## Records from a dataset
++++++++
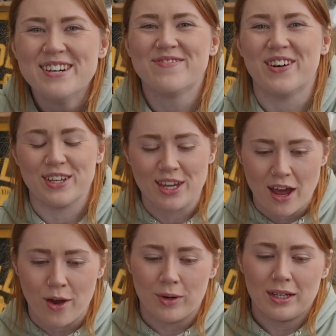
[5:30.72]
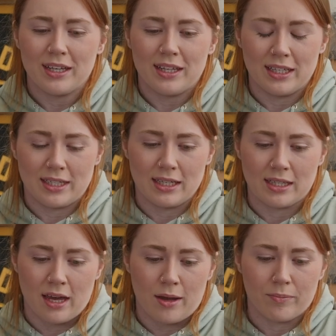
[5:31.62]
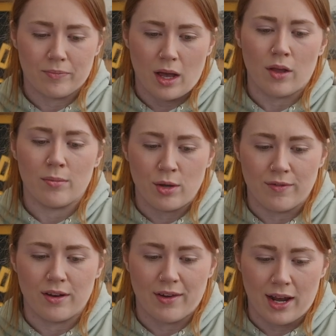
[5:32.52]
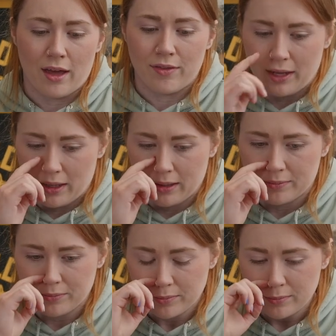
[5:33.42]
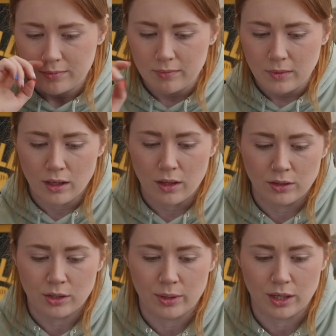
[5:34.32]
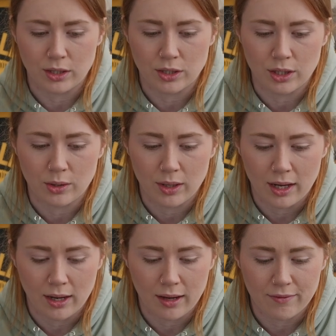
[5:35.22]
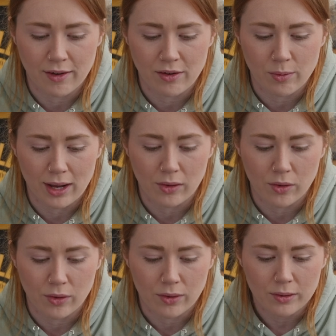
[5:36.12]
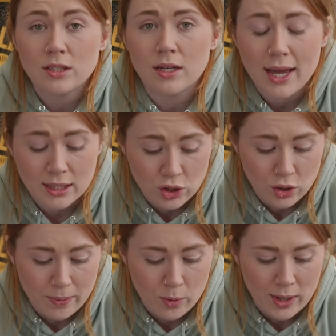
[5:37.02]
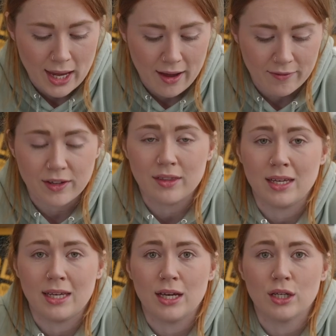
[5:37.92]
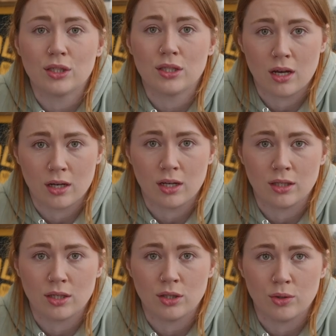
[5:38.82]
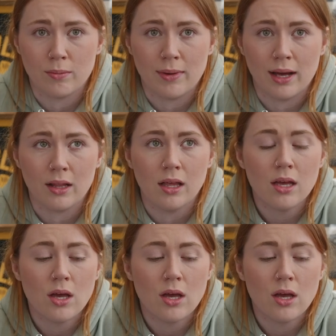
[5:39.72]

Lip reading: But you know, this is on the movement event. I think those two are going to do very well. So next up, we have the Circus dumbbell,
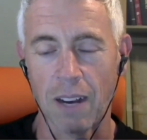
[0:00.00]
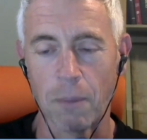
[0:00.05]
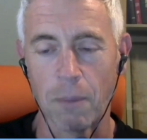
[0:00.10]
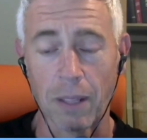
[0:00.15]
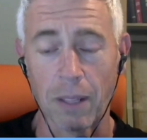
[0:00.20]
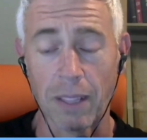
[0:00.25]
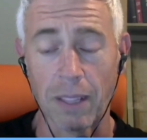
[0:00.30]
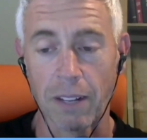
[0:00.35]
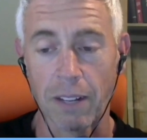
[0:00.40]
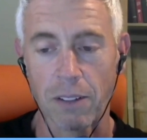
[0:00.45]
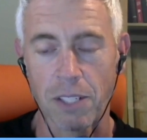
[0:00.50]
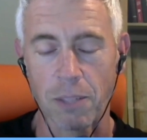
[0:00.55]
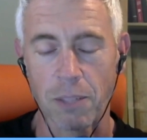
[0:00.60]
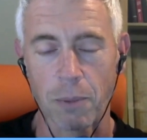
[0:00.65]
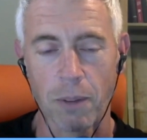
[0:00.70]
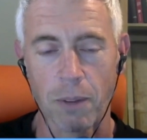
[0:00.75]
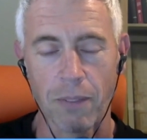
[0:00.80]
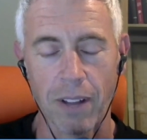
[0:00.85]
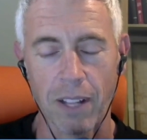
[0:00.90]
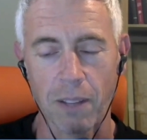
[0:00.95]
leadership
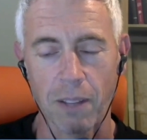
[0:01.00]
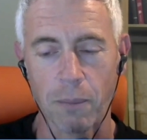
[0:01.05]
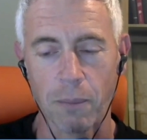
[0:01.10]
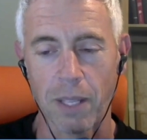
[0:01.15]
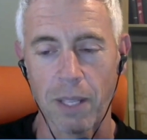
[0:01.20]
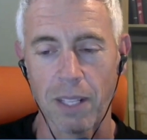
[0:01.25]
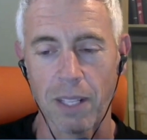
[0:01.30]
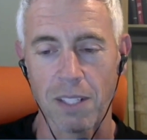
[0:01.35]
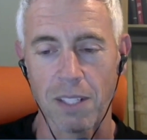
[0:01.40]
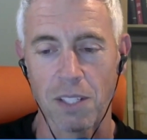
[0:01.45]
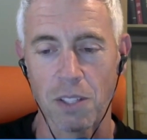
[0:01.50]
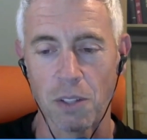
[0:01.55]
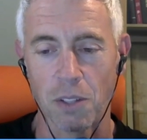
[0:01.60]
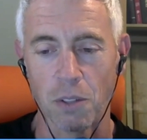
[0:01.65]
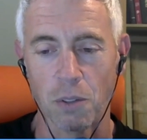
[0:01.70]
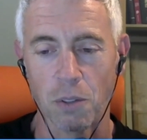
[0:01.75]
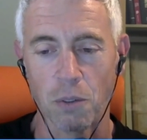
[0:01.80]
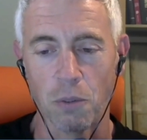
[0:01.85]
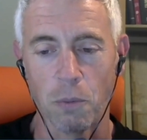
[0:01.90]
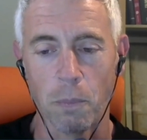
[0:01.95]
development,
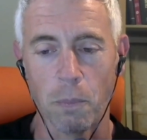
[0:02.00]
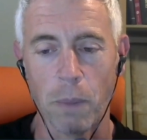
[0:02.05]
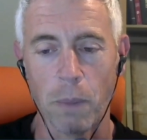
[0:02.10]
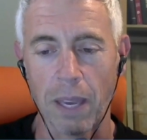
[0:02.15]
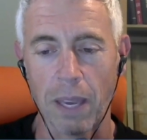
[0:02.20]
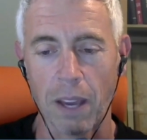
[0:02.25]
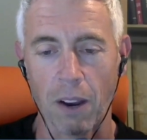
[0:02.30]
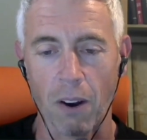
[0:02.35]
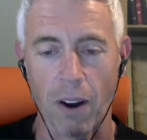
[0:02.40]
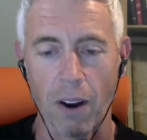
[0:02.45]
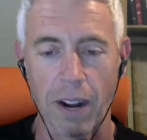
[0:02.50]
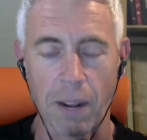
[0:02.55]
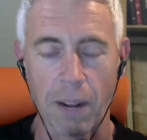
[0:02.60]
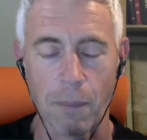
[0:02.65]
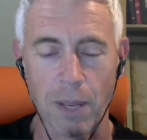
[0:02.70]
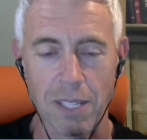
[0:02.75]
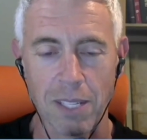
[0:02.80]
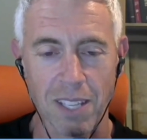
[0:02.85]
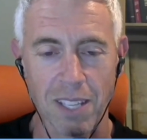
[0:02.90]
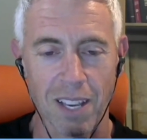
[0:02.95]
to being a great
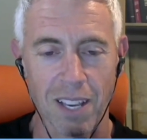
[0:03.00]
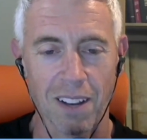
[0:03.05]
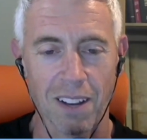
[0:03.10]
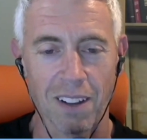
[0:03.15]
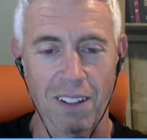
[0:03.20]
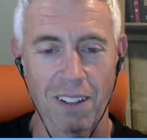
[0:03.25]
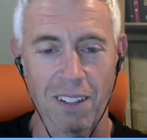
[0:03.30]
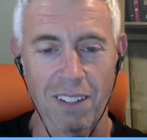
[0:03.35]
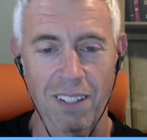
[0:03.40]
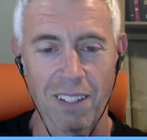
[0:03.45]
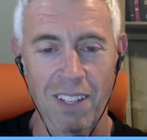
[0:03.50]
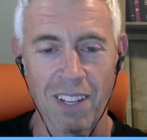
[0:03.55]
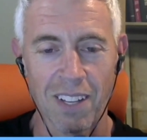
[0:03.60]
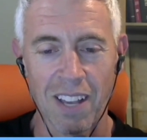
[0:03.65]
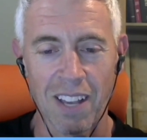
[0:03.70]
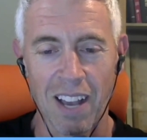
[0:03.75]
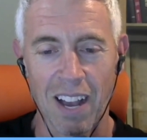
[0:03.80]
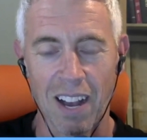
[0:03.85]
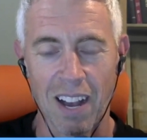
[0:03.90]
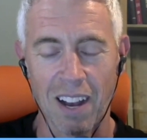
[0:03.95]
MSL,
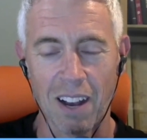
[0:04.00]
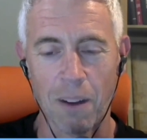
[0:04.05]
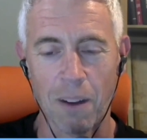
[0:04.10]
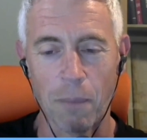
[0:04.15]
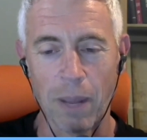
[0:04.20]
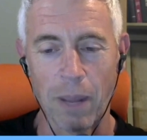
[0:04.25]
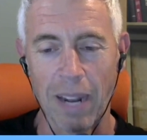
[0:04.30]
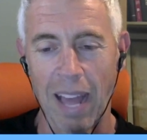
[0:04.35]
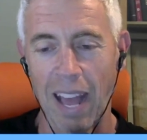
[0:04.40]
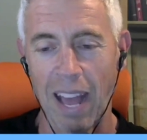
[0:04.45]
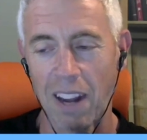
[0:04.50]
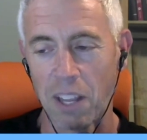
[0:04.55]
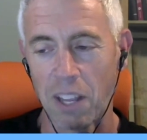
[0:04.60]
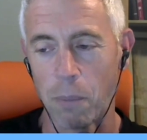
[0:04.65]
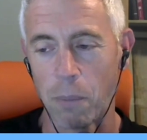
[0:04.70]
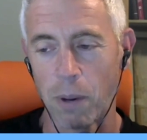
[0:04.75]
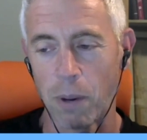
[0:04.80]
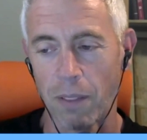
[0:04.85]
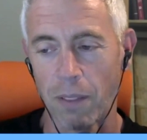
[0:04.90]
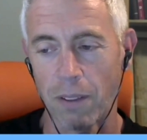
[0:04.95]
and how do you
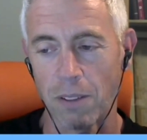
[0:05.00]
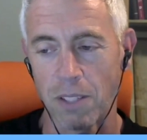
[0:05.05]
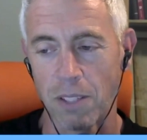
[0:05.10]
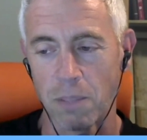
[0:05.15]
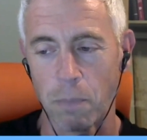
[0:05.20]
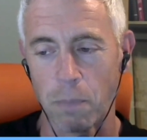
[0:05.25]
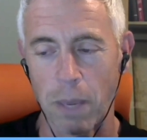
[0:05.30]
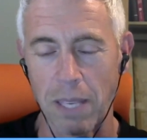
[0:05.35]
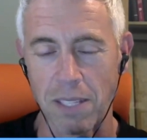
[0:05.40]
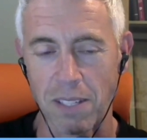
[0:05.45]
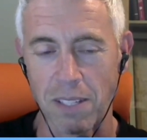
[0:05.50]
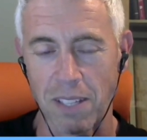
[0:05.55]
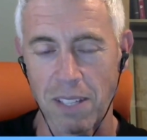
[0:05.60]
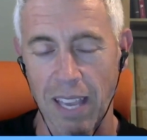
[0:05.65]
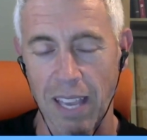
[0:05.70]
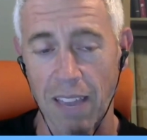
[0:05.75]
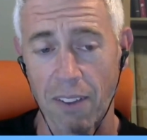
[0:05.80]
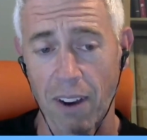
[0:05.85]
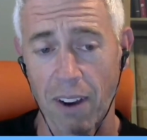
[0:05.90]
put all those pieces together?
++++++++
## THE TASK
Output the data above in full and exactly, with every image left out.

## THE COMPLETED TASK
[5:30.72]
[5:31.62]
[5:32.52]
[5:33.42]
[5:34.32]
[5:35.22]
[5:36.12]
[5:37.02]
[5:37.92]
[5:38.82]
[5:39.72]

Lip reading: But you know, this is on the movement event. I think those two are going to do very well. So next up, we have the Circus dumbbell,
[0:00.00]
[0:00.05]
[0:00.10]
[0:00.15]
[0:00.20]
[0:00.25]
[0:00.30]
[0:00.35]
[0:00.40]
[0:00.45]
[0:00.50]
[0:00.55]
[0:00.60]
[0:00.65]
[0:00.70]
[0:00.75]
[0:00.80]
[0:00.85]
[0:00.90]
[0:00.95]
leadership
[0:01.00]
[0:01.05]
[0:01.10]
[0:01.15]
[0:01.20]
[0:01.25]
[0:01.30]
[0:01.35]
[0:01.40]
[0:01.45]
[0:01.50]
[0:01.55]
[0:01.60]
[0:01.65]
[0:01.70]
[0:01.75]
[0:01.80]
[0:01.85]
[0:01.90]
[0:01.95]
development,
[0:02.00]
[0:02.05]
[0:02.10]
[0:02.15]
[0:02.20]
[0:02.25]
[0:02.30]
[0:02.35]
[0:02.40]
[0:02.45]
[0:02.50]
[0:02.55]
[0:02.60]
[0:02.65]
[0:02.70]
[0:02.75]
[0:02.80]
[0:02.85]
[0:02.90]
[0:02.95]
to being a great
[0:03.00]
[0:03.05]
[0:03.10]
[0:03.15]
[0:03.20]
[0:03.25]
[0:03.30]
[0:03.35]
[0:03.40]
[0:03.45]
[0:03.50]
[0:03.55]
[0:03.60]
[0:03.65]
[0:03.70]
[0:03.75]
[0:03.80]
[0:03.85]
[0:03.90]
[0:03.95]
MSL,
[0:04.00]
[0:04.05]
[0:04.10]
[0:04.15]
[0:04.20]
[0:04.25]
[0:04.30]
[0:04.35]
[0:04.40]
[0:04.45]
[0:04.50]
[0:04.55]
[0:04.60]
[0:04.65]
[0:04.70]
[0:04.75]
[0:04.80]
[0:04.85]
[0:04.90]
[0:04.95]
and how do you
[0:05.00]
[0:05.05]
[0:05.10]
[0:05.15]
[0:05.20]
[0:05.25]
[0:05.30]
[0:05.35]
[0:05.40]
[0:05.45]
[0:05.50]
[0:05.55]
[0:05.60]
[0:05.65]
[0:05.70]
[0:05.75]
[0:05.80]
[0:05.85]
[0:05.90]
put all those pieces together?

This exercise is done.